Collection entries
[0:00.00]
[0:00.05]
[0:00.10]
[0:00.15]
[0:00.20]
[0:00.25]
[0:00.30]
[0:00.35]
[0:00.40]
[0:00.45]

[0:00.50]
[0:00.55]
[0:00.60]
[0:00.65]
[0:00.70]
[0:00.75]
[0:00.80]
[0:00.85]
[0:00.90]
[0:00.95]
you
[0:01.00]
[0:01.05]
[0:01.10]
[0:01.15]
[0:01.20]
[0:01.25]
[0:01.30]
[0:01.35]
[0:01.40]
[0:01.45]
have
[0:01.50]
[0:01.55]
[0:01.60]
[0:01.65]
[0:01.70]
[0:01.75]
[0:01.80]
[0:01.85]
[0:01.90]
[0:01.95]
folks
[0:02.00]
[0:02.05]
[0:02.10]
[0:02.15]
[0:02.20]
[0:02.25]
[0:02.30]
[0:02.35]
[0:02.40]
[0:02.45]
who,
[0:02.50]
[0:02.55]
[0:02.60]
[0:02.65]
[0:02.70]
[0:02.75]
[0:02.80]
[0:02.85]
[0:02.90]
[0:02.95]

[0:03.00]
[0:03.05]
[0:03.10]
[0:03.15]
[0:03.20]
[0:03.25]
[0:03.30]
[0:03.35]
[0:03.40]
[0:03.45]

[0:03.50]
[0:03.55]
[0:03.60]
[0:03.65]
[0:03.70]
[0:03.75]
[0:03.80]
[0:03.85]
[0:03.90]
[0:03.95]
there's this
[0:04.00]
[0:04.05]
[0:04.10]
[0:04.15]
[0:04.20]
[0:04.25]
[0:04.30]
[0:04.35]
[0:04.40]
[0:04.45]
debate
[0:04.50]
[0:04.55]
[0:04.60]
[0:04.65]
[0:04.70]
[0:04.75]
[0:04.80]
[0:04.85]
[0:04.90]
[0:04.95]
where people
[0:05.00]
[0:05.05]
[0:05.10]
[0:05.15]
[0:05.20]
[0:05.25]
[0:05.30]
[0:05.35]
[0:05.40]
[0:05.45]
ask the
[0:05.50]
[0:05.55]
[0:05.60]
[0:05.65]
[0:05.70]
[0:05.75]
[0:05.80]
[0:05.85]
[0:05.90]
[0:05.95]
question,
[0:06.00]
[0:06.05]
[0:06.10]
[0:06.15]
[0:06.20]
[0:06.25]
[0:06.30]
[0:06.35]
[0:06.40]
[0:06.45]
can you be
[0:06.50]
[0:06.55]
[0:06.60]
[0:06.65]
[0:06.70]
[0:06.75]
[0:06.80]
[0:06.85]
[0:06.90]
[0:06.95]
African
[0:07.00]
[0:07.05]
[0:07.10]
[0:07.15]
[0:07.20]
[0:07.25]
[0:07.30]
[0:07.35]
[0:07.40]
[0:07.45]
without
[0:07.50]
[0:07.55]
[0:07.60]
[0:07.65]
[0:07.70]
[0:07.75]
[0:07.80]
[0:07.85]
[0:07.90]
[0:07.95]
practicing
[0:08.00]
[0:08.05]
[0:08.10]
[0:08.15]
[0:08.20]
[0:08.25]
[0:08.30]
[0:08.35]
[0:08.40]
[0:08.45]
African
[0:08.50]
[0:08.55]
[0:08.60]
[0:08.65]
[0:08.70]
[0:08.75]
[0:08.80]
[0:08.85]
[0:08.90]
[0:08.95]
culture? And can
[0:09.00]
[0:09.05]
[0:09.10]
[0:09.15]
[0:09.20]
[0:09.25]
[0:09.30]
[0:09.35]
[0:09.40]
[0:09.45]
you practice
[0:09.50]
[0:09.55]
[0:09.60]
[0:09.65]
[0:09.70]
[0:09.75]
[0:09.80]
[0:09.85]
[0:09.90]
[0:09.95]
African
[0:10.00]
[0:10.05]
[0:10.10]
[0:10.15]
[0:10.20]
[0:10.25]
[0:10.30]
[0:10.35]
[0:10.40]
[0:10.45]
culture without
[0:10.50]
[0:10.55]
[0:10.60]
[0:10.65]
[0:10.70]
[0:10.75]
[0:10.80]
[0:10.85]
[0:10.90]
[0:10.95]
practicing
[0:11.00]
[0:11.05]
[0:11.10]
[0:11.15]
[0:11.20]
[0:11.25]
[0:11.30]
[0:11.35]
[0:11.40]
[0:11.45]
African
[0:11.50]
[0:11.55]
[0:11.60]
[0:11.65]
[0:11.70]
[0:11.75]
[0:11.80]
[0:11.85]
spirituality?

▸ What to produce:
What this exercise asks for is an exact copy of all the records.

▸ Answer section:
[0:00.00]
[0:00.05]
[0:00.10]
[0:00.15]
[0:00.20]
[0:00.25]
[0:00.30]
[0:00.35]
[0:00.40]
[0:00.45]

[0:00.50]
[0:00.55]
[0:00.60]
[0:00.65]
[0:00.70]
[0:00.75]
[0:00.80]
[0:00.85]
[0:00.90]
[0:00.95]
you
[0:01.00]
[0:01.05]
[0:01.10]
[0:01.15]
[0:01.20]
[0:01.25]
[0:01.30]
[0:01.35]
[0:01.40]
[0:01.45]
have
[0:01.50]
[0:01.55]
[0:01.60]
[0:01.65]
[0:01.70]
[0:01.75]
[0:01.80]
[0:01.85]
[0:01.90]
[0:01.95]
folks
[0:02.00]
[0:02.05]
[0:02.10]
[0:02.15]
[0:02.20]
[0:02.25]
[0:02.30]
[0:02.35]
[0:02.40]
[0:02.45]
who,
[0:02.50]
[0:02.55]
[0:02.60]
[0:02.65]
[0:02.70]
[0:02.75]
[0:02.80]
[0:02.85]
[0:02.90]
[0:02.95]

[0:03.00]
[0:03.05]
[0:03.10]
[0:03.15]
[0:03.20]
[0:03.25]
[0:03.30]
[0:03.35]
[0:03.40]
[0:03.45]

[0:03.50]
[0:03.55]
[0:03.60]
[0:03.65]
[0:03.70]
[0:03.75]
[0:03.80]
[0:03.85]
[0:03.90]
[0:03.95]
there's this
[0:04.00]
[0:04.05]
[0:04.10]
[0:04.15]
[0:04.20]
[0:04.25]
[0:04.30]
[0:04.35]
[0:04.40]
[0:04.45]
debate
[0:04.50]
[0:04.55]
[0:04.60]
[0:04.65]
[0:04.70]
[0:04.75]
[0:04.80]
[0:04.85]
[0:04.90]
[0:04.95]
where people
[0:05.00]
[0:05.05]
[0:05.10]
[0:05.15]
[0:05.20]
[0:05.25]
[0:05.30]
[0:05.35]
[0:05.40]
[0:05.45]
ask the
[0:05.50]
[0:05.55]
[0:05.60]
[0:05.65]
[0:05.70]
[0:05.75]
[0:05.80]
[0:05.85]
[0:05.90]
[0:05.95]
question,
[0:06.00]
[0:06.05]
[0:06.10]
[0:06.15]
[0:06.20]
[0:06.25]
[0:06.30]
[0:06.35]
[0:06.40]
[0:06.45]
can you be
[0:06.50]
[0:06.55]
[0:06.60]
[0:06.65]
[0:06.70]
[0:06.75]
[0:06.80]
[0:06.85]
[0:06.90]
[0:06.95]
African
[0:07.00]
[0:07.05]
[0:07.10]
[0:07.15]
[0:07.20]
[0:07.25]
[0:07.30]
[0:07.35]
[0:07.40]
[0:07.45]
without
[0:07.50]
[0:07.55]
[0:07.60]
[0:07.65]
[0:07.70]
[0:07.75]
[0:07.80]
[0:07.85]
[0:07.90]
[0:07.95]
practicing
[0:08.00]
[0:08.05]
[0:08.10]
[0:08.15]
[0:08.20]
[0:08.25]
[0:08.30]
[0:08.35]
[0:08.40]
[0:08.45]
African
[0:08.50]
[0:08.55]
[0:08.60]
[0:08.65]
[0:08.70]
[0:08.75]
[0:08.80]
[0:08.85]
[0:08.90]
[0:08.95]
culture? And can
[0:09.00]
[0:09.05]
[0:09.10]
[0:09.15]
[0:09.20]
[0:09.25]
[0:09.30]
[0:09.35]
[0:09.40]
[0:09.45]
you practice
[0:09.50]
[0:09.55]
[0:09.60]
[0:09.65]
[0:09.70]
[0:09.75]
[0:09.80]
[0:09.85]
[0:09.90]
[0:09.95]
African
[0:10.00]
[0:10.05]
[0:10.10]
[0:10.15]
[0:10.20]
[0:10.25]
[0:10.30]
[0:10.35]
[0:10.40]
[0:10.45]
culture without
[0:10.50]
[0:10.55]
[0:10.60]
[0:10.65]
[0:10.70]
[0:10.75]
[0:10.80]
[0:10.85]
[0:10.90]
[0:10.95]
practicing
[0:11.00]
[0:11.05]
[0:11.10]
[0:11.15]
[0:11.20]
[0:11.25]
[0:11.30]
[0:11.35]
[0:11.40]
[0:11.45]
African
[0:11.50]
[0:11.55]
[0:11.60]
[0:11.65]
[0:11.70]
[0:11.75]
[0:11.80]
[0:11.85]
spirituality?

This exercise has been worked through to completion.